Write down the listing again exactly as it appears below, without its pictures.

+++

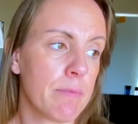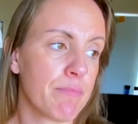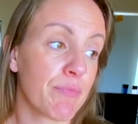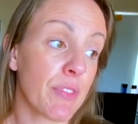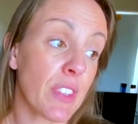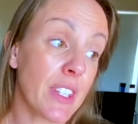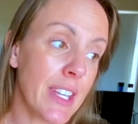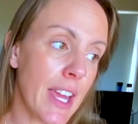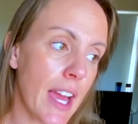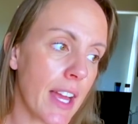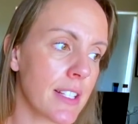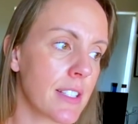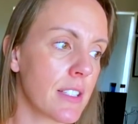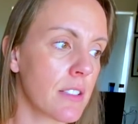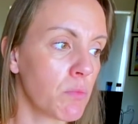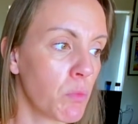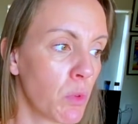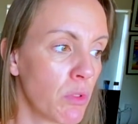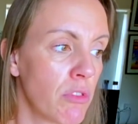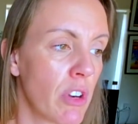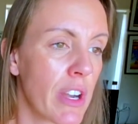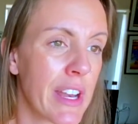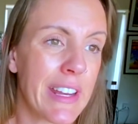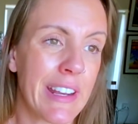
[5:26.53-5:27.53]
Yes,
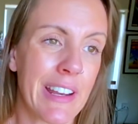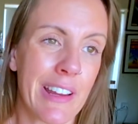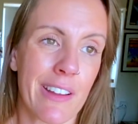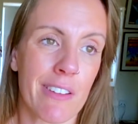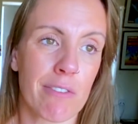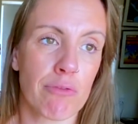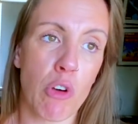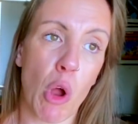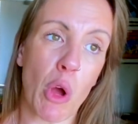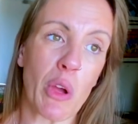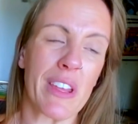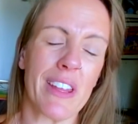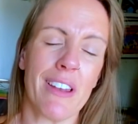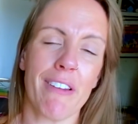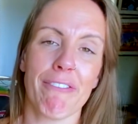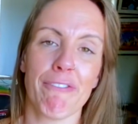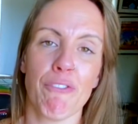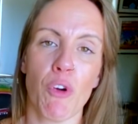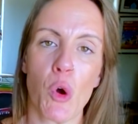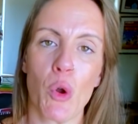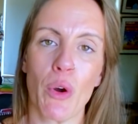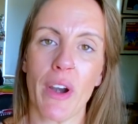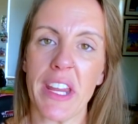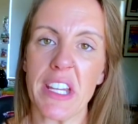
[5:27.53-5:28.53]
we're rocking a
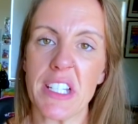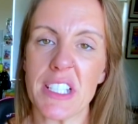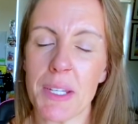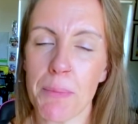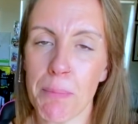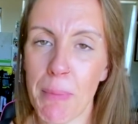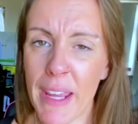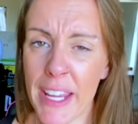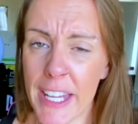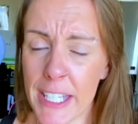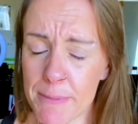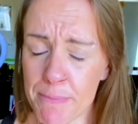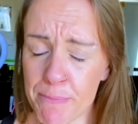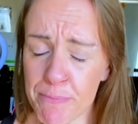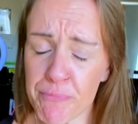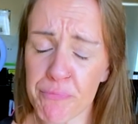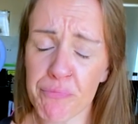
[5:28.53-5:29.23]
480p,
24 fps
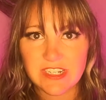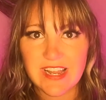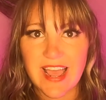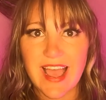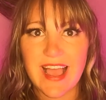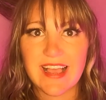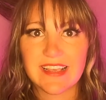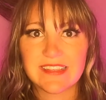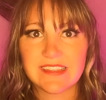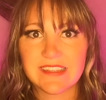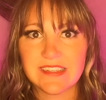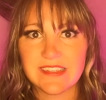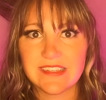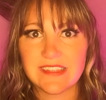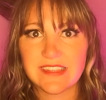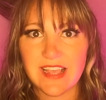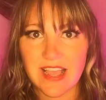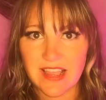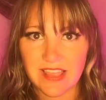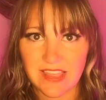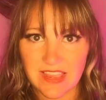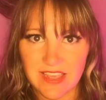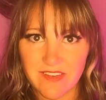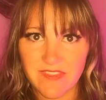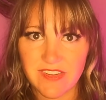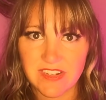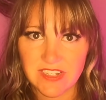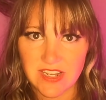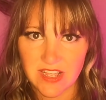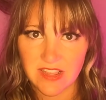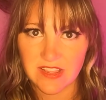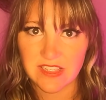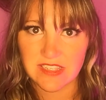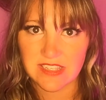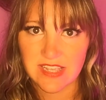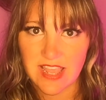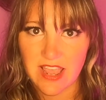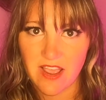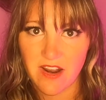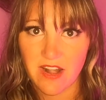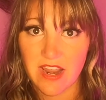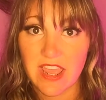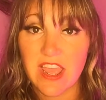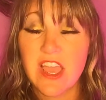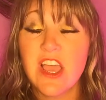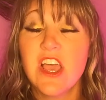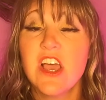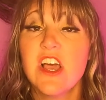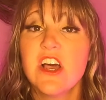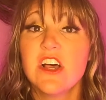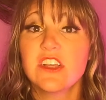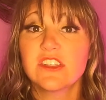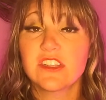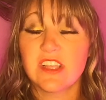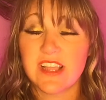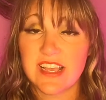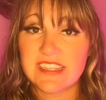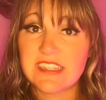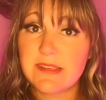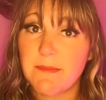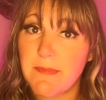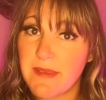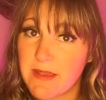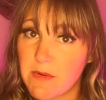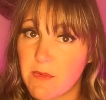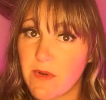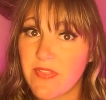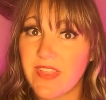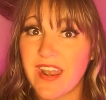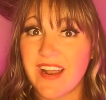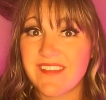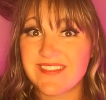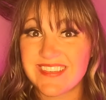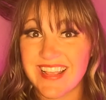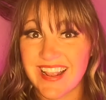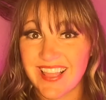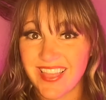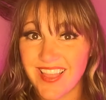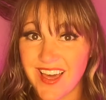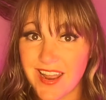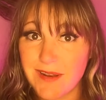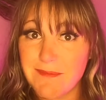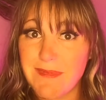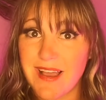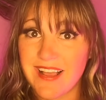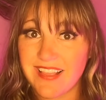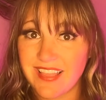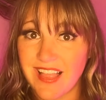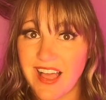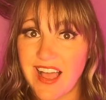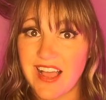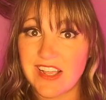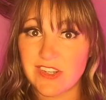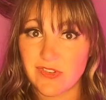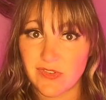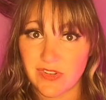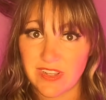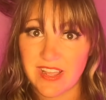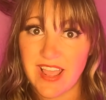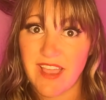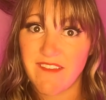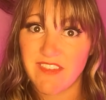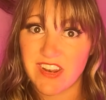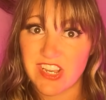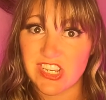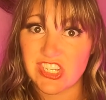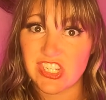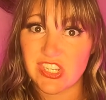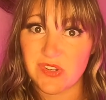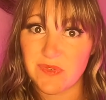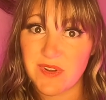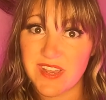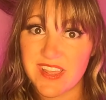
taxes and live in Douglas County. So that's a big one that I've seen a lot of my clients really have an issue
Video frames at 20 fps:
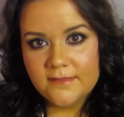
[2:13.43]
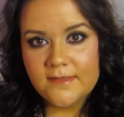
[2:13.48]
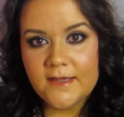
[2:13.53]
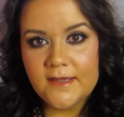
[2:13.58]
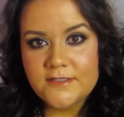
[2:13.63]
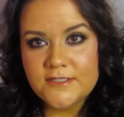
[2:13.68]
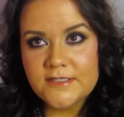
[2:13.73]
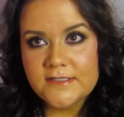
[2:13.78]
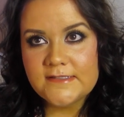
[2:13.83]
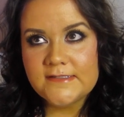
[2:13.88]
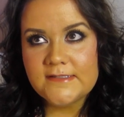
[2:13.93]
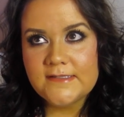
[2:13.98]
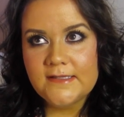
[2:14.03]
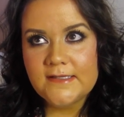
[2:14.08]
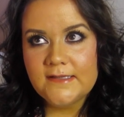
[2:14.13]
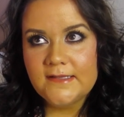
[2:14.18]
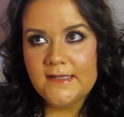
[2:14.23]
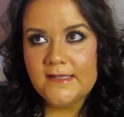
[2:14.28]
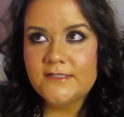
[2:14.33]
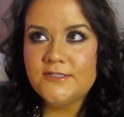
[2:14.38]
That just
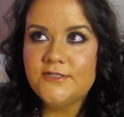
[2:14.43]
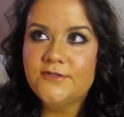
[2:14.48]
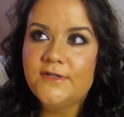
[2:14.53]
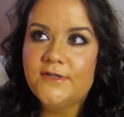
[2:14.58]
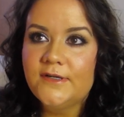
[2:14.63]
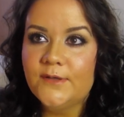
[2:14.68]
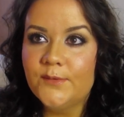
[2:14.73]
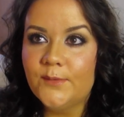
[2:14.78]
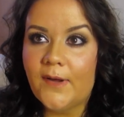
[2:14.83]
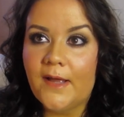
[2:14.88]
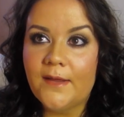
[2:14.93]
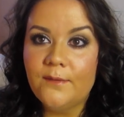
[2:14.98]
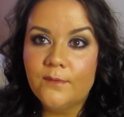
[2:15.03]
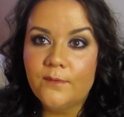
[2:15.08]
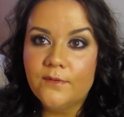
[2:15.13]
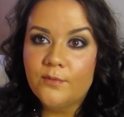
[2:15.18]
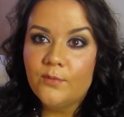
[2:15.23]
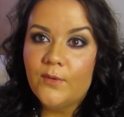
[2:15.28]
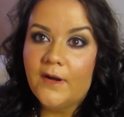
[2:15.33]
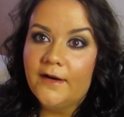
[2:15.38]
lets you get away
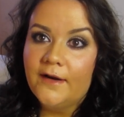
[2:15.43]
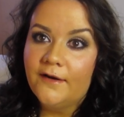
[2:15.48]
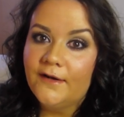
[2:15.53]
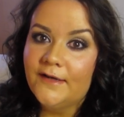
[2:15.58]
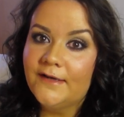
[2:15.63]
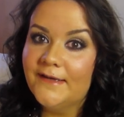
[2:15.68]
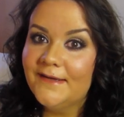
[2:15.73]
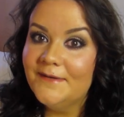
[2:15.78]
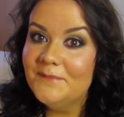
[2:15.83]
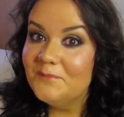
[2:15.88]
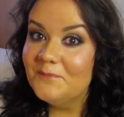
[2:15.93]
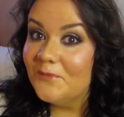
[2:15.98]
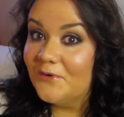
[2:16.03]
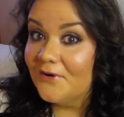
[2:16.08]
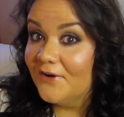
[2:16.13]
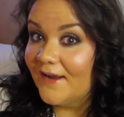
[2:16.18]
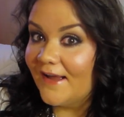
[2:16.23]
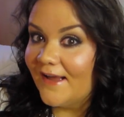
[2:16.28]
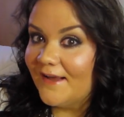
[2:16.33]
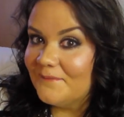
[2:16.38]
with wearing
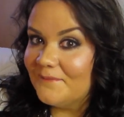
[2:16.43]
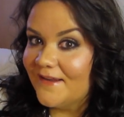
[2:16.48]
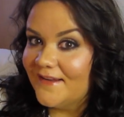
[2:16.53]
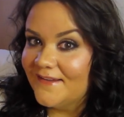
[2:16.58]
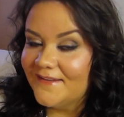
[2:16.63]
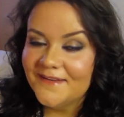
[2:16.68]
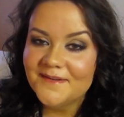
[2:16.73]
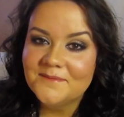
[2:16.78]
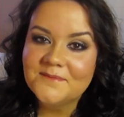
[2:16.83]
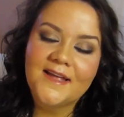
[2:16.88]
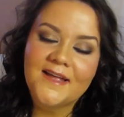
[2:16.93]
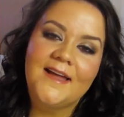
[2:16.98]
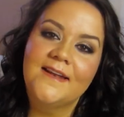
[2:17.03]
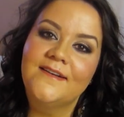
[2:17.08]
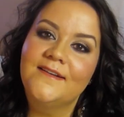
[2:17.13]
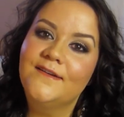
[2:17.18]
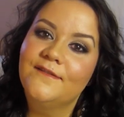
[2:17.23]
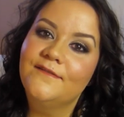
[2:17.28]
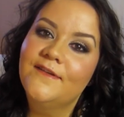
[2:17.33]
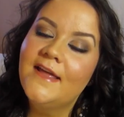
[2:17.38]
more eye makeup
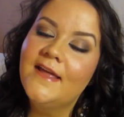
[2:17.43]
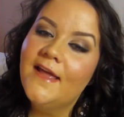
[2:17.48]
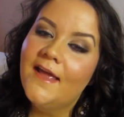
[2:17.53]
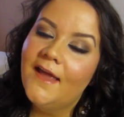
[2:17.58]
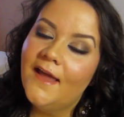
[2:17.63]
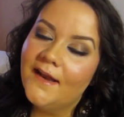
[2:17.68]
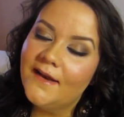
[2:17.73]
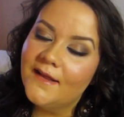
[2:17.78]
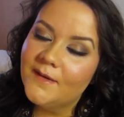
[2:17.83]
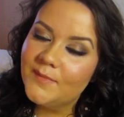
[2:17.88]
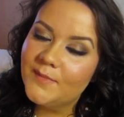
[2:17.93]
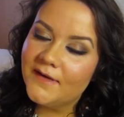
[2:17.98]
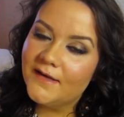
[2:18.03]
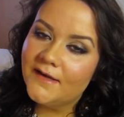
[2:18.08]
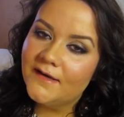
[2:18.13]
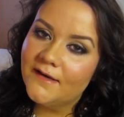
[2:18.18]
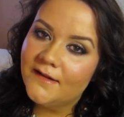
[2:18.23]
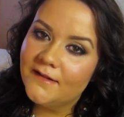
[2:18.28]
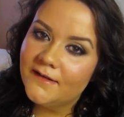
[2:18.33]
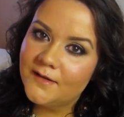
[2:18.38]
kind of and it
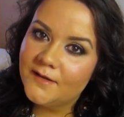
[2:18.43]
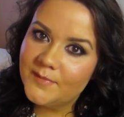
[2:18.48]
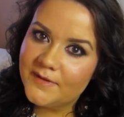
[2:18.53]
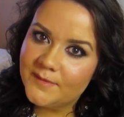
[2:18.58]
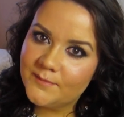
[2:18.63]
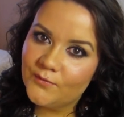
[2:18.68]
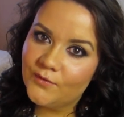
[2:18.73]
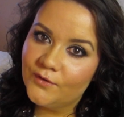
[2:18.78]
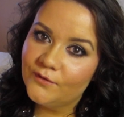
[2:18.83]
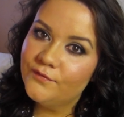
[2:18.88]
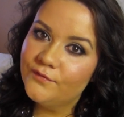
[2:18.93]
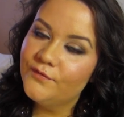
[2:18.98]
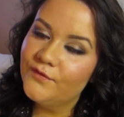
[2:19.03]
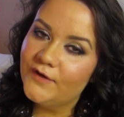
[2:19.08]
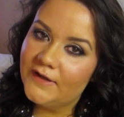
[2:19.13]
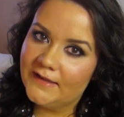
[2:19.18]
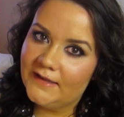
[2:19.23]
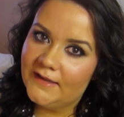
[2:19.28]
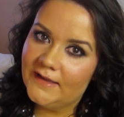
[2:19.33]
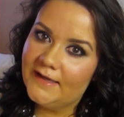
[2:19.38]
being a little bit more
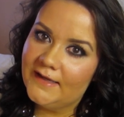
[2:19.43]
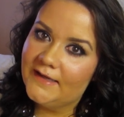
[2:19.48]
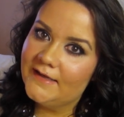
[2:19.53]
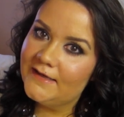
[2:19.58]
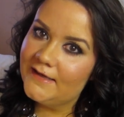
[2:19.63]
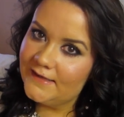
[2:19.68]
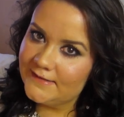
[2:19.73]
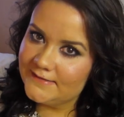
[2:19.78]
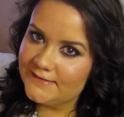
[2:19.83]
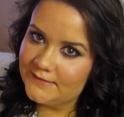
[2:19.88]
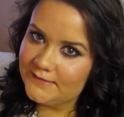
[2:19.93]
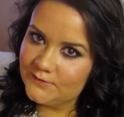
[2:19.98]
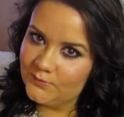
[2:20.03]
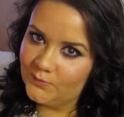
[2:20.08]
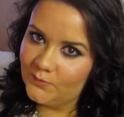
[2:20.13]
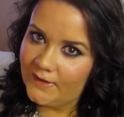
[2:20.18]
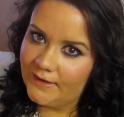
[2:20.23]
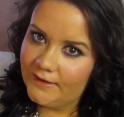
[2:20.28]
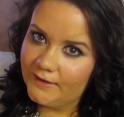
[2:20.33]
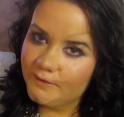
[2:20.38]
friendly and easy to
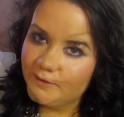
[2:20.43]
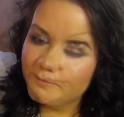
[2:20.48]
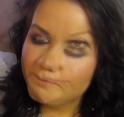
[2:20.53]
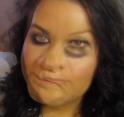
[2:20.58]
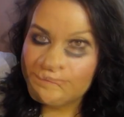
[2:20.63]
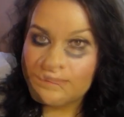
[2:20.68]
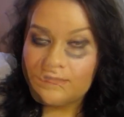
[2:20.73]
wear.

+++

SOLVED EXERCISE:
[5:26.53-5:27.53]
Yes,
[5:27.53-5:28.53]
we're rocking a
[5:28.53-5:29.23]
480p,
24 fps
taxes and live in Douglas County. So that's a big one that I've seen a lot of my clients really have an issue
Video frames at 20 fps:
[2:13.43]
[2:13.48]
[2:13.53]
[2:13.58]
[2:13.63]
[2:13.68]
[2:13.73]
[2:13.78]
[2:13.83]
[2:13.88]
[2:13.93]
[2:13.98]
[2:14.03]
[2:14.08]
[2:14.13]
[2:14.18]
[2:14.23]
[2:14.28]
[2:14.33]
[2:14.38]
That just
[2:14.43]
[2:14.48]
[2:14.53]
[2:14.58]
[2:14.63]
[2:14.68]
[2:14.73]
[2:14.78]
[2:14.83]
[2:14.88]
[2:14.93]
[2:14.98]
[2:15.03]
[2:15.08]
[2:15.13]
[2:15.18]
[2:15.23]
[2:15.28]
[2:15.33]
[2:15.38]
lets you get away
[2:15.43]
[2:15.48]
[2:15.53]
[2:15.58]
[2:15.63]
[2:15.68]
[2:15.73]
[2:15.78]
[2:15.83]
[2:15.88]
[2:15.93]
[2:15.98]
[2:16.03]
[2:16.08]
[2:16.13]
[2:16.18]
[2:16.23]
[2:16.28]
[2:16.33]
[2:16.38]
with wearing
[2:16.43]
[2:16.48]
[2:16.53]
[2:16.58]
[2:16.63]
[2:16.68]
[2:16.73]
[2:16.78]
[2:16.83]
[2:16.88]
[2:16.93]
[2:16.98]
[2:17.03]
[2:17.08]
[2:17.13]
[2:17.18]
[2:17.23]
[2:17.28]
[2:17.33]
[2:17.38]
more eye makeup
[2:17.43]
[2:17.48]
[2:17.53]
[2:17.58]
[2:17.63]
[2:17.68]
[2:17.73]
[2:17.78]
[2:17.83]
[2:17.88]
[2:17.93]
[2:17.98]
[2:18.03]
[2:18.08]
[2:18.13]
[2:18.18]
[2:18.23]
[2:18.28]
[2:18.33]
[2:18.38]
kind of and it
[2:18.43]
[2:18.48]
[2:18.53]
[2:18.58]
[2:18.63]
[2:18.68]
[2:18.73]
[2:18.78]
[2:18.83]
[2:18.88]
[2:18.93]
[2:18.98]
[2:19.03]
[2:19.08]
[2:19.13]
[2:19.18]
[2:19.23]
[2:19.28]
[2:19.33]
[2:19.38]
being a little bit more
[2:19.43]
[2:19.48]
[2:19.53]
[2:19.58]
[2:19.63]
[2:19.68]
[2:19.73]
[2:19.78]
[2:19.83]
[2:19.88]
[2:19.93]
[2:19.98]
[2:20.03]
[2:20.08]
[2:20.13]
[2:20.18]
[2:20.23]
[2:20.28]
[2:20.33]
[2:20.38]
friendly and easy to
[2:20.43]
[2:20.48]
[2:20.53]
[2:20.58]
[2:20.63]
[2:20.68]
[2:20.73]
wear.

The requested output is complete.